= Beginning of Section =

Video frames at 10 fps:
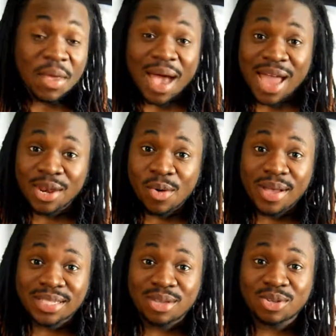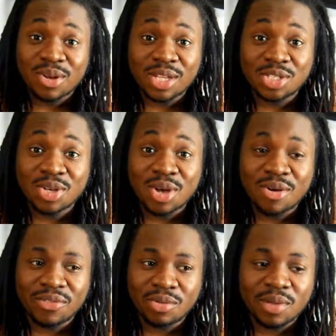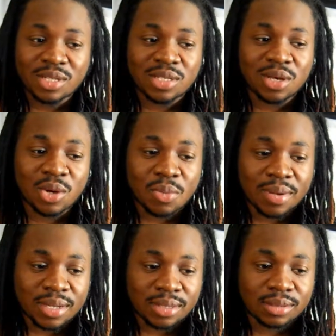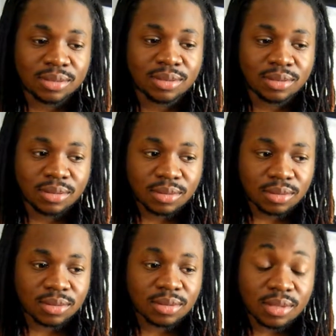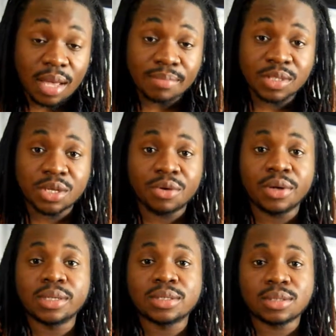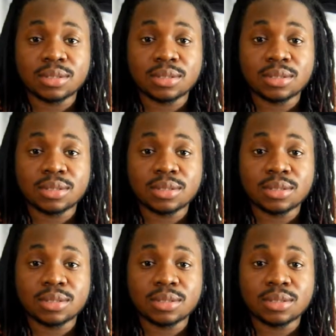I know I said I was going to let you go a few minutes ago, but I'm serious.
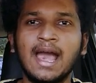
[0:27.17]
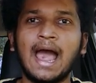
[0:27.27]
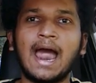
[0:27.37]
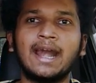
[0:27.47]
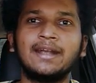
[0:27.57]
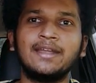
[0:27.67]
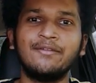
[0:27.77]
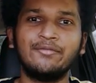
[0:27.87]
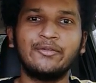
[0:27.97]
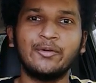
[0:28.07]
And
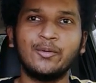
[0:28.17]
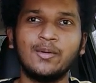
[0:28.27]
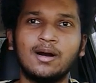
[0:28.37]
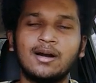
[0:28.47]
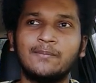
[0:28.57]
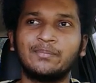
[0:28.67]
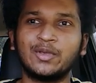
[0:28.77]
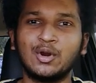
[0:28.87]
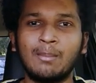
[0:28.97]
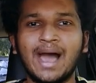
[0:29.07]
if you
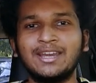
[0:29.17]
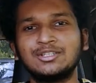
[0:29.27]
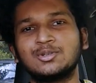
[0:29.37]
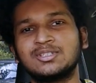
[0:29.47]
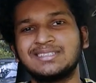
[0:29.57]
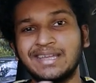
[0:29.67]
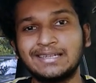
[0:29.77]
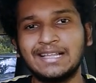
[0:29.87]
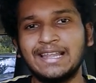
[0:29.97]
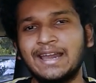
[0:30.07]
manage to stick
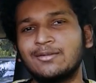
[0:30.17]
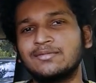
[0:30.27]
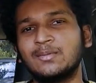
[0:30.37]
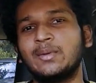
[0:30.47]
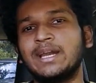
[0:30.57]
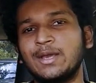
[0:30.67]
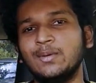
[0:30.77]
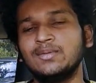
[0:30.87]
till the end of the video,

= End of Section =

WHAT IS NEEDED:
Leave the images aside and return the records above exactly as written.

TASK OUTPUT:
Video frames at 10 fps:
I know I said I was going to let you go a few minutes ago, but I'm serious.
[0:27.17]
[0:27.27]
[0:27.37]
[0:27.47]
[0:27.57]
[0:27.67]
[0:27.77]
[0:27.87]
[0:27.97]
[0:28.07]
And
[0:28.17]
[0:28.27]
[0:28.37]
[0:28.47]
[0:28.57]
[0:28.67]
[0:28.77]
[0:28.87]
[0:28.97]
[0:29.07]
if you
[0:29.17]
[0:29.27]
[0:29.37]
[0:29.47]
[0:29.57]
[0:29.67]
[0:29.77]
[0:29.87]
[0:29.97]
[0:30.07]
manage to stick
[0:30.17]
[0:30.27]
[0:30.37]
[0:30.47]
[0:30.57]
[0:30.67]
[0:30.77]
[0:30.87]
till the end of the video,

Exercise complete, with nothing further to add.